A report by Global Witness finds that even after the public outcry in 2001 over money laundering by former Nigerian dictator Sani Abacha, UK banks continued to accept deposits from corrupt Nigerian officials.


Considering the role of financial institutions in the financial crisis, it's not surprising to find that those concerned with the rights of investors have focused their attention on the corporate governance of those institutions. In the last month alone, NYSE Euronext described "corporate polices which encourage excessive risk-taking for the sake of short-term increases in stock price performance" as "inconsistent with sound corporate governance," and Eurosif called for mandatory disclosure by financial institutions as an "essential aspect of avoiding future financial crises caused by short-termism, inadequate use of governance powers by investors, poor shareholder engagement, unenforced regulation, misaligned compensation and/or incentive systems and a lack of transparency."

Now,
Global Witness, a UK-based nonprofit organization, has added yet another voice to the call for better corporate governance by banks, in a report entitled International Thief Thief.

Based on court documents describing the efforts of the Nigerian government to compel the return of funds stolen by former Nigerian governors and brought to the UK, the report found that between 1999 and 2005, British banks helped "fuel corruption and entrench poverty in Nigeria" by accepting deposits totaling millions of dollars from those officials, according to Global Witness.

Especially alarming is the fact that the revelations surfaced after it was discovered in 2001 that former Nigerian dictator Sani Abacha had deposited over a billion dollars into UK banks between 1996 and 2000, a discovery which led to demands from the Financial Services Authority (FSA) that banks improve their monitoring of customers' accounts.
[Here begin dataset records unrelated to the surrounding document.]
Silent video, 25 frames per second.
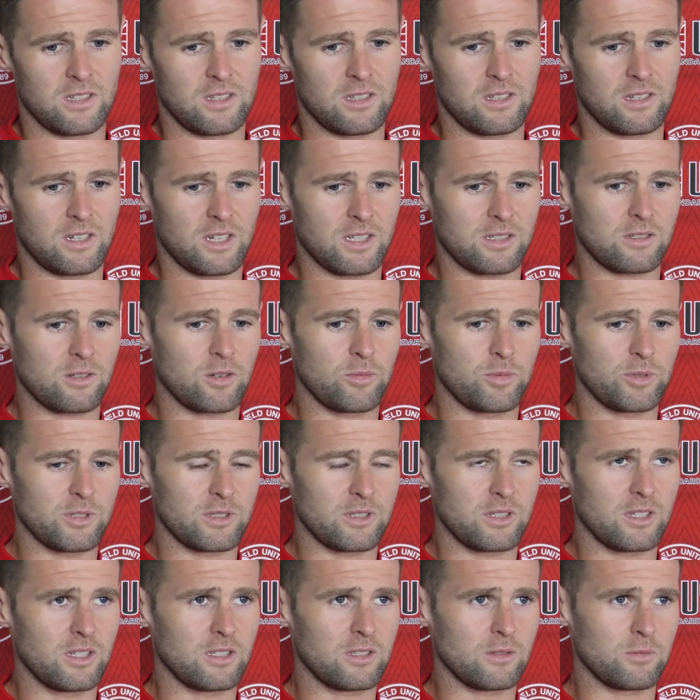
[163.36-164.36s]
the last couple of
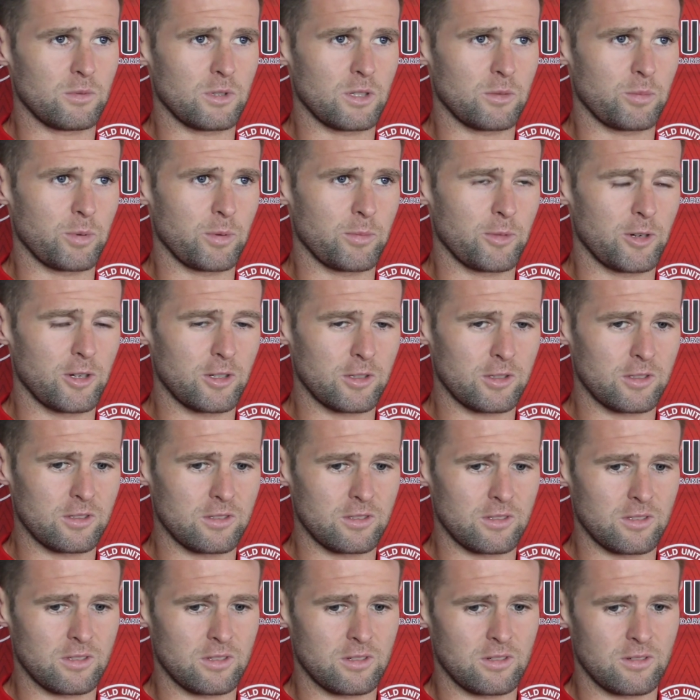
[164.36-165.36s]
seasons with the
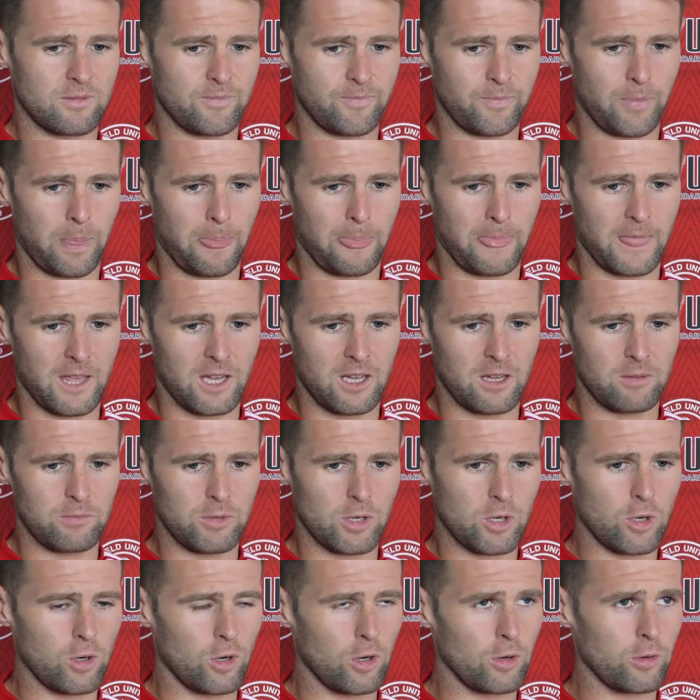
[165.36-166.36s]
promotions.
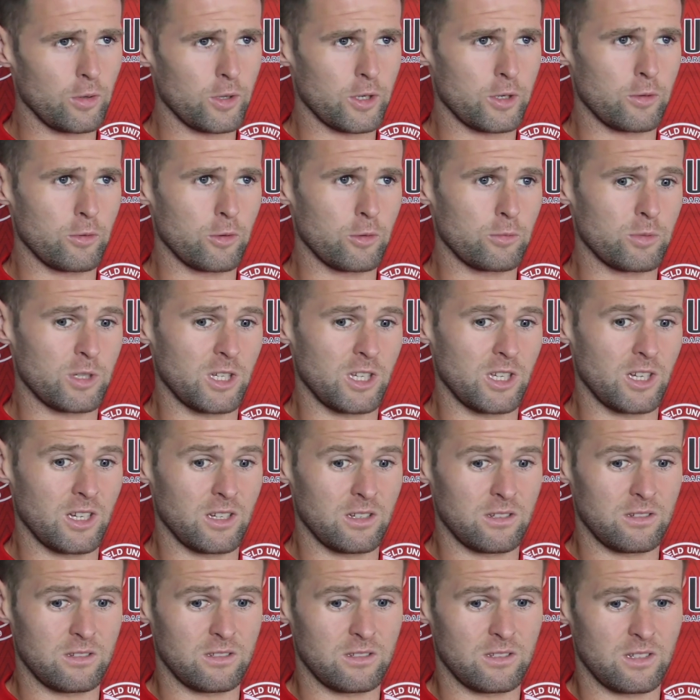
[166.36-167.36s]
The core of the group's
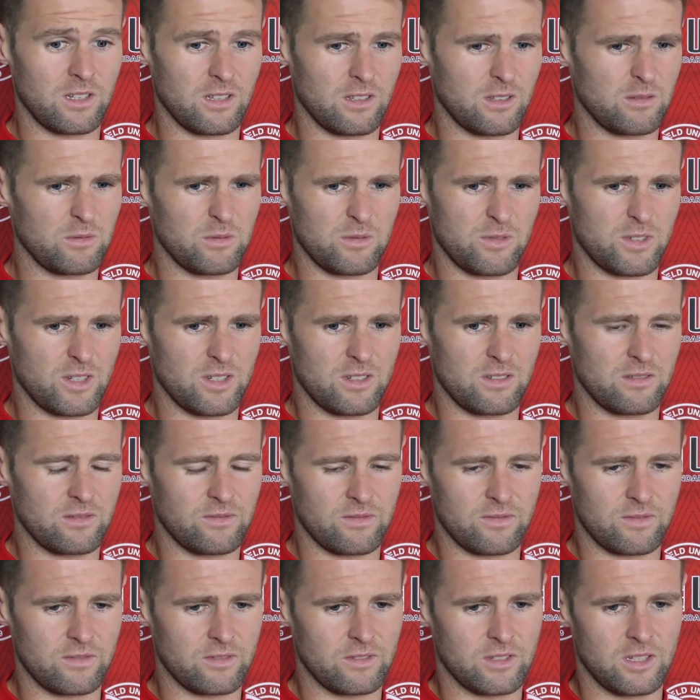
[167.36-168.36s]
here. I think we've got
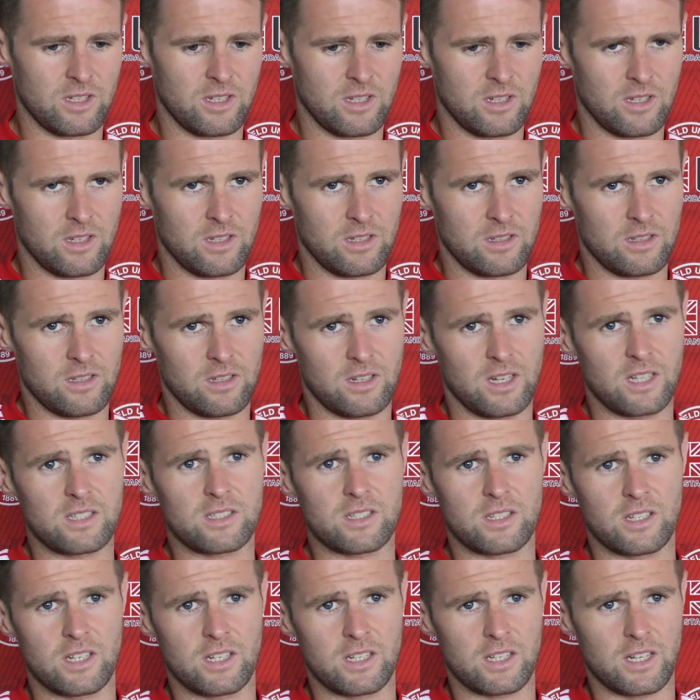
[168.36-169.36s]
the
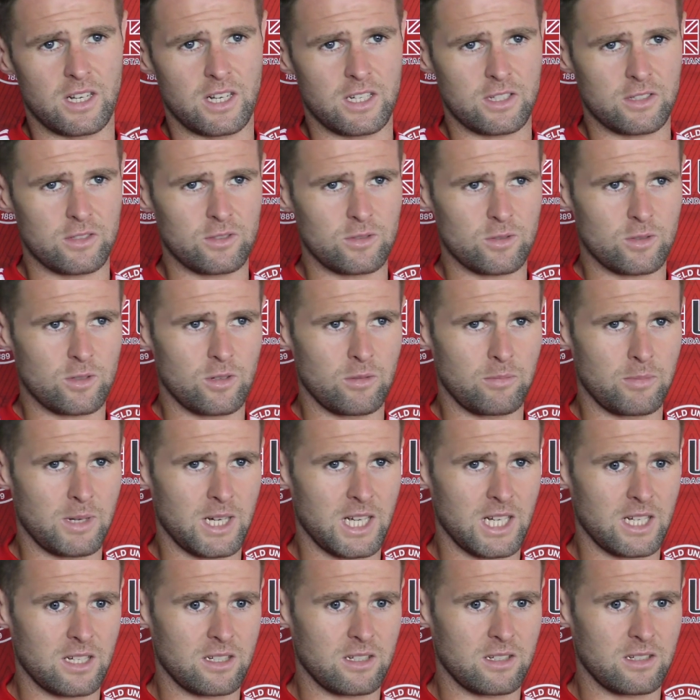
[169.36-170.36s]
lads on internationals come
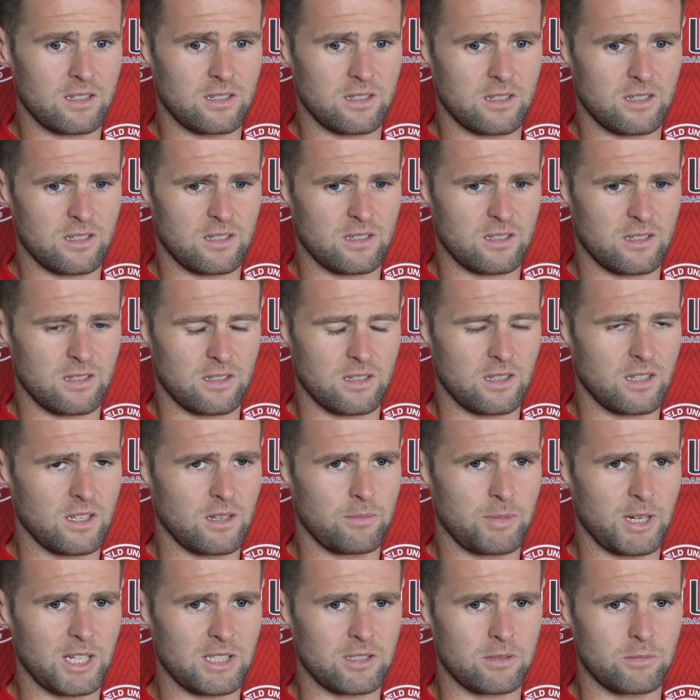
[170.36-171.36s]
back. I think
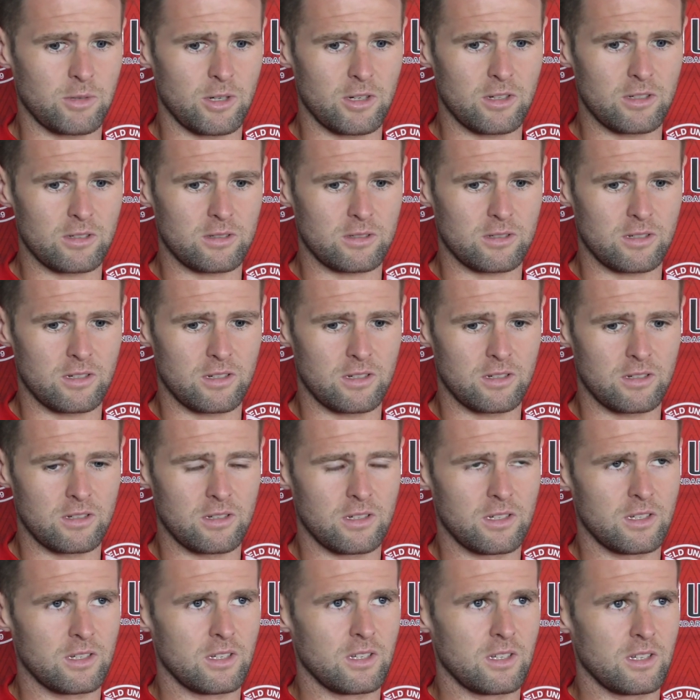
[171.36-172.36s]
they're back tomorrow. So,
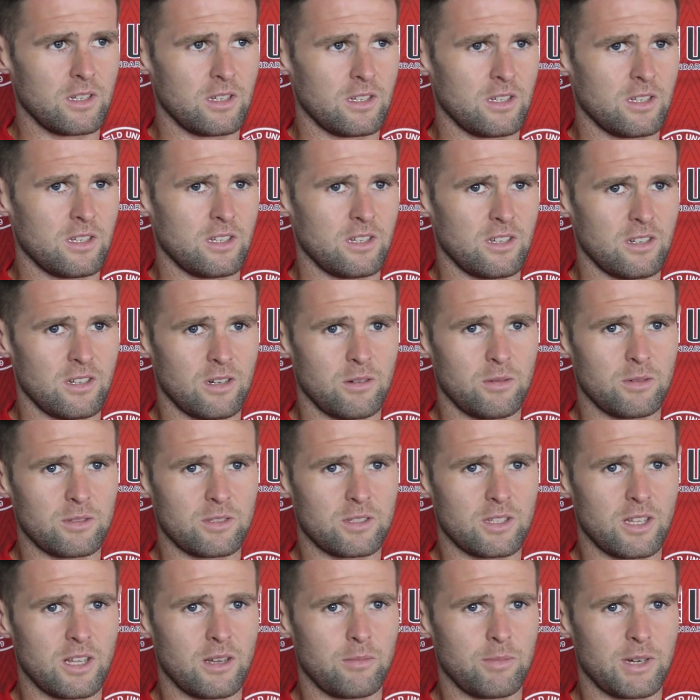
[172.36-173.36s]
you know,
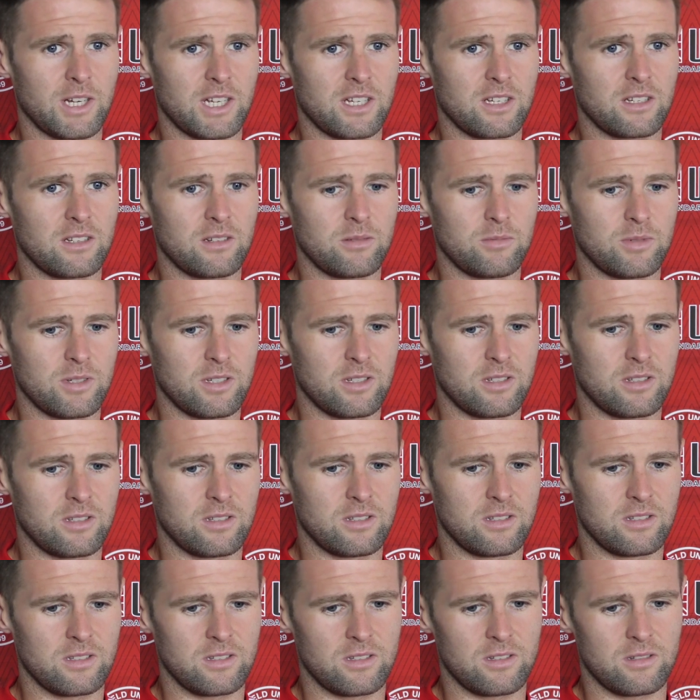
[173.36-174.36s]
once they're back, it'll
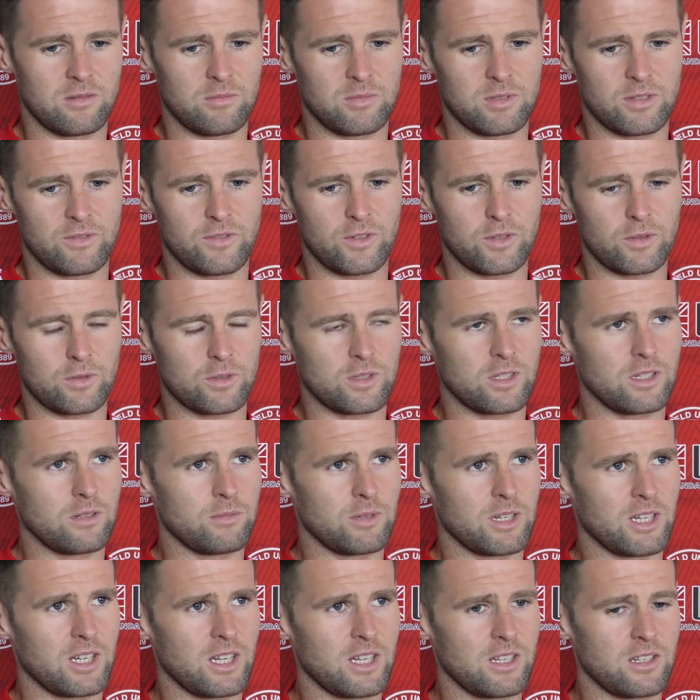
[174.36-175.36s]
be full
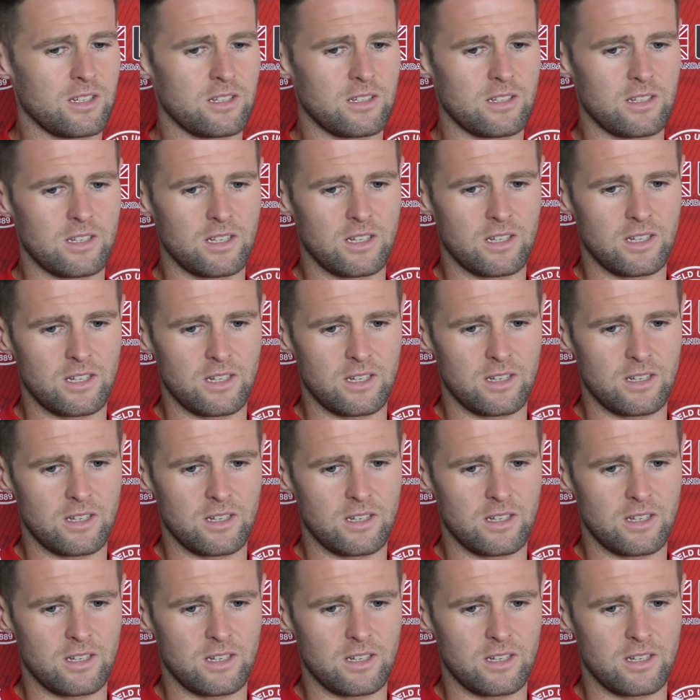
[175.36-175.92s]
steam ahead. And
However, none of the banks investigated by the FSA were fined or even named, although it has since been learned that the 23 banks involved included Barclays, NatWest, UBS, and HSBC.

At the time, the FSA found "significant control weaknesses" at 15 of the 23 banks, including "inadequate senior management oversight at account opening of high risk customers; weaknesses in identifying the beneficial owner of companies; and inadequate understanding of the source of customers’ wealth," according to Global Witness.

However, Global Witness found that since then, the four above-named banks held accounts for the two former Nigerian state governors. One of the governors, Diepreye Alamieyeseigha, from oil-rich Belaya state, was convicted in Nigeria of money laundering, corruption, and false declaration of assets. The other, Joshua Dariye, is currently awaiting trial.

The Nigerian government was successful in its legal effort to recover the illicit assets.

"While the transactions highlighted in this report took place more than five years ago," Global Witness wrote, "The problems that it highlights with the anti-money laundering system still exist." Included among the recommendations in the report are improved regulations to ensure that sources of funds are not corrupt, increased transparency through the publication of the beneficial owners of all companies and trusts, and more information to help banks identify corruption-related money laundering.